A definição jurídica de tal modalidade delitiva dependerá não da previsão de uma conduta com probabilidade concreta de dano, isto é, de um resultado efetivamente perigoso para a vida social, mas da prática de um comportamento simplesmente contrário a uma lei formal, em outras palavras, a simples realização de um ato proibido pelo legislador, sem causar necessariamente dano ou sequer um perigo efetivo à ordem jurídica. Ou seja, pune-se ainda que não ocorra o dano efetivo do bem jurídico, ou, ao menos, sua possibilidade concreta. Pune-se, pois, a pura violação normativa.


Gunther JAKOBS[31], partindo deste entendimento, leciona que as condutas punidas através dos delitos de perigo abstrato são aquelas que perturbam não apenas a ordem pública, mas lesionam um direito à segurança, esta entendida no sentido antes referido, no sentido normativo.


Sobre esta argumentação, prossegue JAKOBS[32] tecendo os seguintes comentários:


o legislador costuma concretizar centralmente os postulados normativos, e o faz de tal modo que ele mesmo descreve – também sem mencionar de modo algum o resultado desejado da ação – a configuração dos comportamentos contrários à norma e com isso, o que se vai produzir descentralizadamente fica reduzido à simples de em que caso se dá tal configuração de comportamento. Assim, a lei proíbe coisas muito diferentes, desde o falso testemunho até a condução de veículo sob a influência de bebidas alcoólicas, e o faz também quando o individuo não vê resultado perigoso de seu comportamento, e quiçá, tampouco poderia vê-lo: nesses crimes de perigo abstrato, o tipo de comportamento se define como não permitido por si mesmo é dizer, centralizadamente, sem atender a especialidades não centrais”.


Nesta diapasão, como doutrina Marco Aurélio Costa Moreira de OLIVEIRA[33], o legislador oportunizou ao julgador a atribuição de procurar potencialidades danosas, bem como se deu a competência para criar bases normativas destinadas a punir antecipadamente condutas. Nasceram daí normas com previsões genéricas, que concederam ao juiz um amplo espectro decisório, sem previsão específica do campo de atuação do agente, ou do desvalor de sua atuação.


Nota-se, pois, que o legislador facilita os caminhos da punição criminal, pois se renuncia a prova de um dano e a prova da causalidade entre a conduta e o resultado, já que este e presumido, na busca de uma efetiva repressão ao crime.

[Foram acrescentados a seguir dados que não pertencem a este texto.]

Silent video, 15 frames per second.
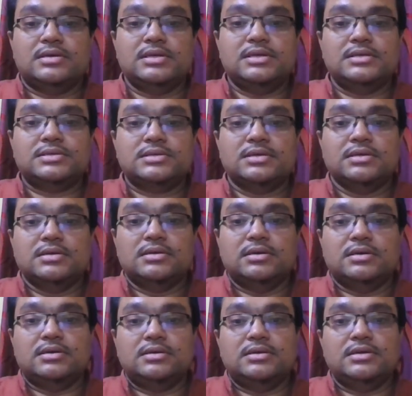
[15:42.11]

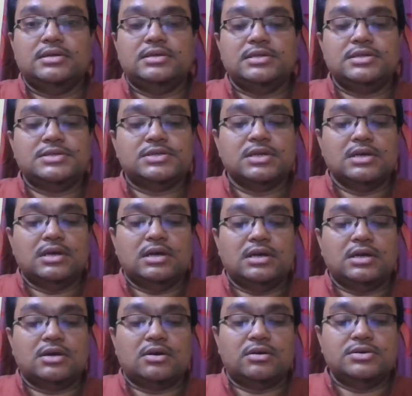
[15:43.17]
It is
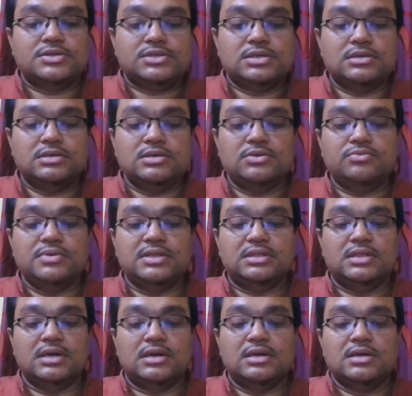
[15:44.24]
concerned
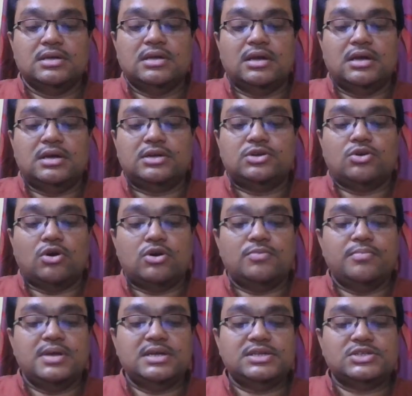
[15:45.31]
with the
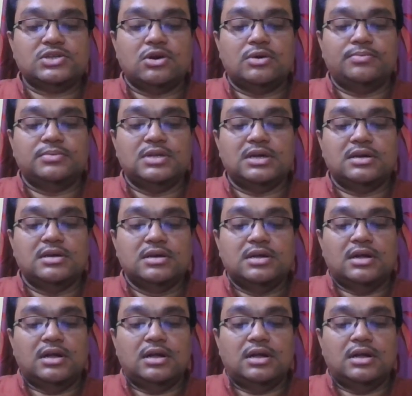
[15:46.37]
torments of the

Todas as críticas, feitas pela doutrina alemã, aos crimes de perigo abstrato foram sistematizadas por Juarez Cirino dos SANTOS[34], cumprindo, por sua excelência mencionar:


JAKOBS fala da ilegitimidade da incriminação em áreas adjacentes à lesão do bem jurídico; GRAUL rejeita a presunção de perigo dos crimes de perigo abstrato; SCHRÖDER propôs admitir a prova da ausência de perigo; CRAMER pretendeu redefinir o perigo abstrato como probabilidade de perigo concreto. Por outro lado, destacando a finalidade de proteção de bens jurídicos atribuída aos tipos de perigo abstrato, aparentemente indissociáveis de políticas comprometidas com o controle ecológico, o controle das atividades econômicas e, de modo geral, a garantia do futuro da Humanidade no planeta, HORN e BREHM propõe fundar a punibilidade do perigo abstrato na contrariedade ao dever, como um perigo de resultado (e não como resultado de perigo) e FRISCH pretende compreender os delitos de perigo abstrato como delitos de aptidão (Eignungsdelikte), fundado na aptidão concreta ex ante da conduta para produzir a conseqüência lesiva.

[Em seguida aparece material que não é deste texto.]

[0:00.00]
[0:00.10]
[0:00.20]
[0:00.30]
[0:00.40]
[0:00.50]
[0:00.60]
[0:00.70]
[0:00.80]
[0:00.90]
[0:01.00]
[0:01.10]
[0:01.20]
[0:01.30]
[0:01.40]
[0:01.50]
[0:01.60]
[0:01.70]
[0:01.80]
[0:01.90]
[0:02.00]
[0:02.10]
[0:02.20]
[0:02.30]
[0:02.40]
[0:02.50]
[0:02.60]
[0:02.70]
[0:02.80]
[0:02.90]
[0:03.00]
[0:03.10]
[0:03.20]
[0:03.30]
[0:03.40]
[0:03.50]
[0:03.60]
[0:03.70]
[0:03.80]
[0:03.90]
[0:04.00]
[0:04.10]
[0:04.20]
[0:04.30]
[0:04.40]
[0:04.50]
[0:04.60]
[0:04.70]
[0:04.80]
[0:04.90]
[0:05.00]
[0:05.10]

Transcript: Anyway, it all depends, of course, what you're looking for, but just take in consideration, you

Vê-se, pois, que os crimes de perigo abstrato tem sua danosidade presumida, independentemente da produção de lesão ou de perigo real ao interesse tutelado pela norma penal.


Ocorre que ao fazer isto o legislador opera uma inversão da carga probatória no processo penal, pois abdicando do dano e do nexo de causalidade a situação delitiva fica muito mais fácil de ser provada. No caso concreto não é necessário provar qualquer situação concreta, apenas a pura violação da norma jurídica, o que, com certeza, proporciona ao acusado poucas possibilidades de defesa.


Com efeito, os tipos de perigo são fontes de inesgotáveis debates, acarretando sérios problemas na interpretação e aplicação da lei, uma vez que realizam verdadeira virada conceitual no Direito Penal Clássico, propondo criminalizar condutas por elas mesmas, presumindo a existência de um fato perigoso. Sinale-se, todavia, que a conduta do homem é fenômeno ocorrente no plano da experiência não podendo ser jamais presumida ou imaginada, mas sim verificada.


Claramente, desse emprego dos tipos penais de perigo abstrato, resulta afronta ao enunciado de Direito Penal clássico nullum crimen sine injuria, e, por conseguinte, inobservância ao princípio constitucional da ofensividade, pois não há crime sem resultado. Ainda, neste sentido, a disposição do artigo 13 do Código Penal.


Para FARIA COSTA[35], tendo em vista o princípio da ofensividade, só existe possibilidade de se criminalizar situações concretas de exposição objetiva a perigo. Relata o doutrinador que:


De fora fica, em verdadeiro rigor, todo o reino de legitimidade da punição de condutas cujo traço essencial não está no facto de o perigo se ter concretamente desencadeado, mas sim e diferentemente em o perigo ser considerado como mera motivação pra o legislador punir tal conduta. Ao sancionar-se penalmente um comportamento dentro destes parâmetros de valoração somos confrontados com a inexistência de uma qualquer ofensividade relativamente a um concreto bem jurídico.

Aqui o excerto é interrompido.